But I’ll See You in the Sky Above

It would be so nice to see Jack’s dad again. We’d show him the people we’ve become. The flip side is that we’ve become these people because he died. It’s true that when he was alive, we were still children in some ways. He looked after us. He taught us things. Being straight with people and honouring your word: these were part of his way of doing things. In this way, Jack’s dad’s legacy lives on. The childish weightlessness we had through his paternal responsibility, the ultimate gift of a parent – that has gone. Super bummer.

For many years he was a parental figure in my life. We literally lived behind his house. My father-in-law and I mostly took the piss out of each other. Neither of us came away offended either. How lucky was I? When it came to his son, it’s fair to say their relationship was more complicated. His death has caused a gap in Jack’s life that’ll never be filled. Jack lost his best friend. If I ever say anything on this matter, Jack raps at me. ‘Wait till your mum dies and then you’ll know how it feels. I bet you’ll be the biggest bitch of all.’

Ha! Like I’m not the biggest bitch already! Jack however, has changed a lot. Since his dad’s death, he’s been able – and I know this sounds disrespectful and I don’t mean it to be – he has been able to grow up. I’m sure he didn’t wish it that way. I can just hear the old man saying, ‘You couldn’t wait to get rid of the old bastard!’ How proud he’d be of his son now.
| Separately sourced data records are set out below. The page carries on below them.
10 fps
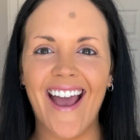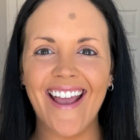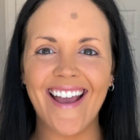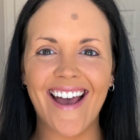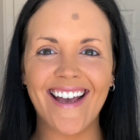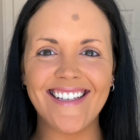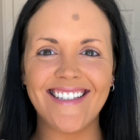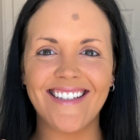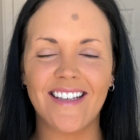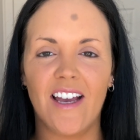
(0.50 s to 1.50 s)
Hey guys!
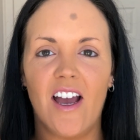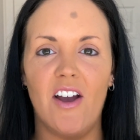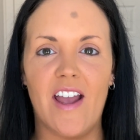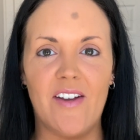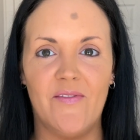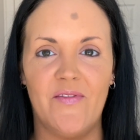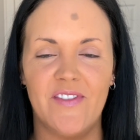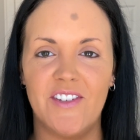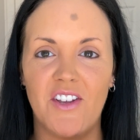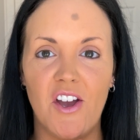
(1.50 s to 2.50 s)
Okay,
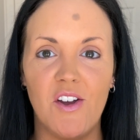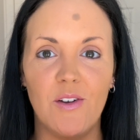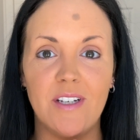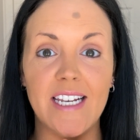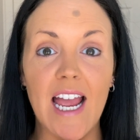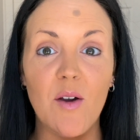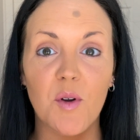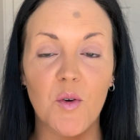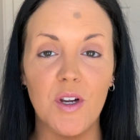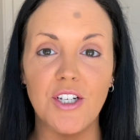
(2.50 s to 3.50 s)
so today we're
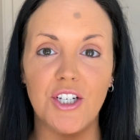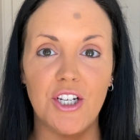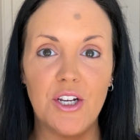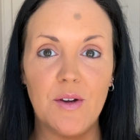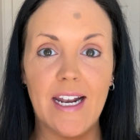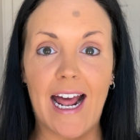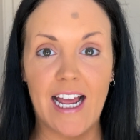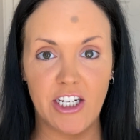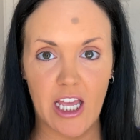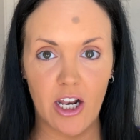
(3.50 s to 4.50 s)
going to do an
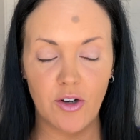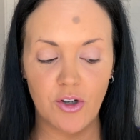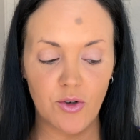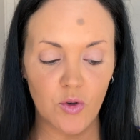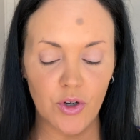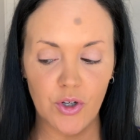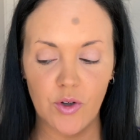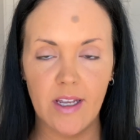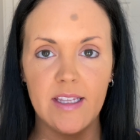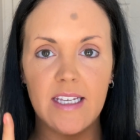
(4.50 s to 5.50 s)
eyeshadow tutorial
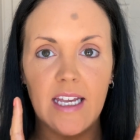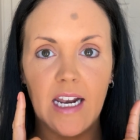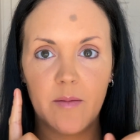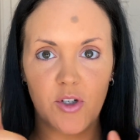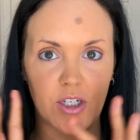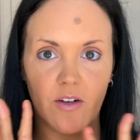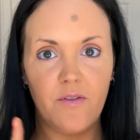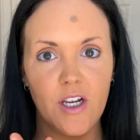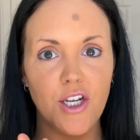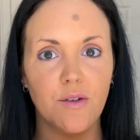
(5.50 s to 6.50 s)
and then I'm just going to
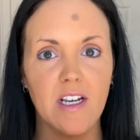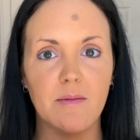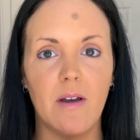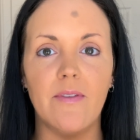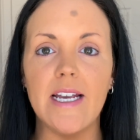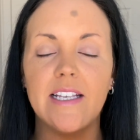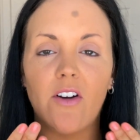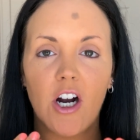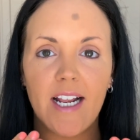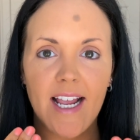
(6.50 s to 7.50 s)
finish the rest of my face. I've
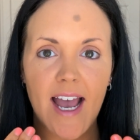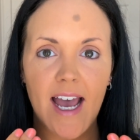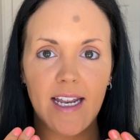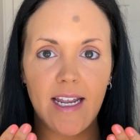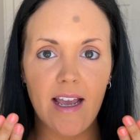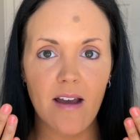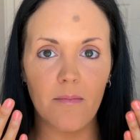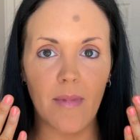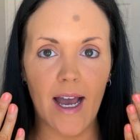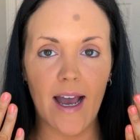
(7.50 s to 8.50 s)
already got
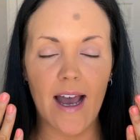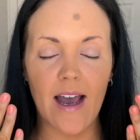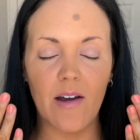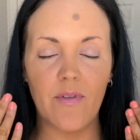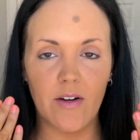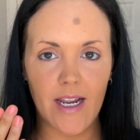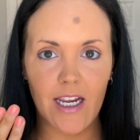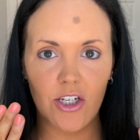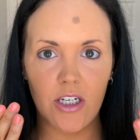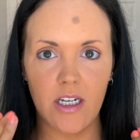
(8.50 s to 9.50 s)
my
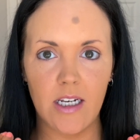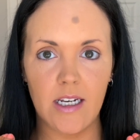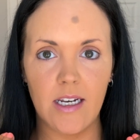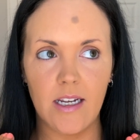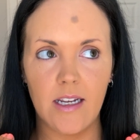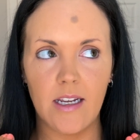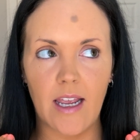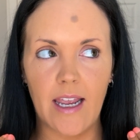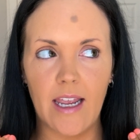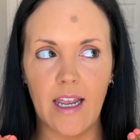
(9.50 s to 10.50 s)
foundation
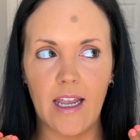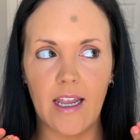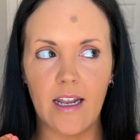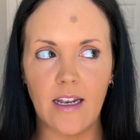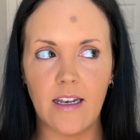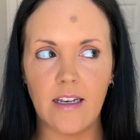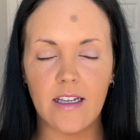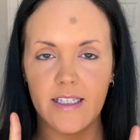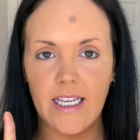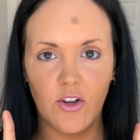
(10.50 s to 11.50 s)
and
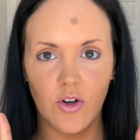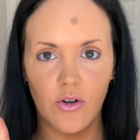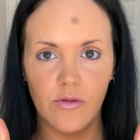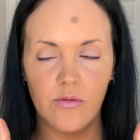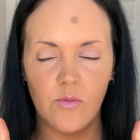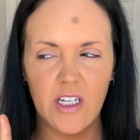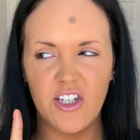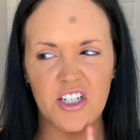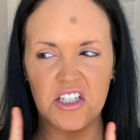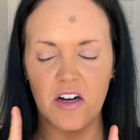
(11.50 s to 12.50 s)
concealer on,
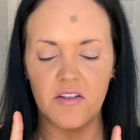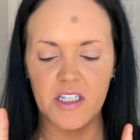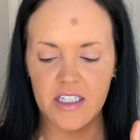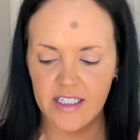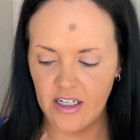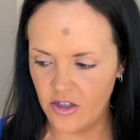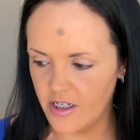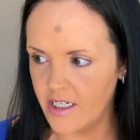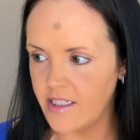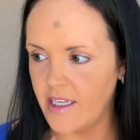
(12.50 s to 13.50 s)
which it's not really concealer,
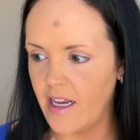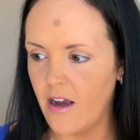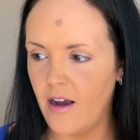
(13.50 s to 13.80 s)
it's a,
When his dad first died, there wasn’t just a hole made by his absence, there was also a closed box that needed to be opened. Sometimes, someone’s presence is enough to keep a lid on things. For my part, I didn’t realise how much my father-in-law was in my own marriage until he was no longer there. He compensated for things that I kinda knew were there, but I never took the time to understand. He used to big me up. I can see now that he did it because Jack didn’t do it much. He used to tell me how fantastic I was. Sycophantic-sounding yes, but the way he did it always revolved around a joke template. It was always part of some irreverent punchline.

That isn’t to say that my husband wasn’t responsible. We had a nice house he was paying for, he wasn’t having affairs and he kept every part of our marriage bargain. But because of his own past, he struggled to trust women.

This became glaringly obvious when his dad died. I quickly understood I needed kindness more than any material object. How do you fix things that were that old? As old as your whole life? Sure, I felt I was paying for crimes I didn’t commit with Jack. But if I didn’t pay for them, who was going to? It wasn’t Jack’s fault either. No one deserves the abuse he received as a small child by a mother who later died when he was in his early 20s.

I want to be clear – I’m not judging his mum. I didn’t know her. What I do know is she had a lot on her own plate at a young age. I want to believe she would’ve wanted to make things right by now. Especially if she’d seen her fantabulous granddaughters.

A lot of people make mistakes in one generation of their family, then seek to redeem themselves in the next generation. I think this could be one of our essential cycles – a way of balancing family pain. Jack’s mum wasn’t given a chance to changes things though. His dad could try to tidy it over and do his best – and I saw him doing his best – but he couldn’t take this pain away. Not until he left himself it seems. Ahhh, the sadness.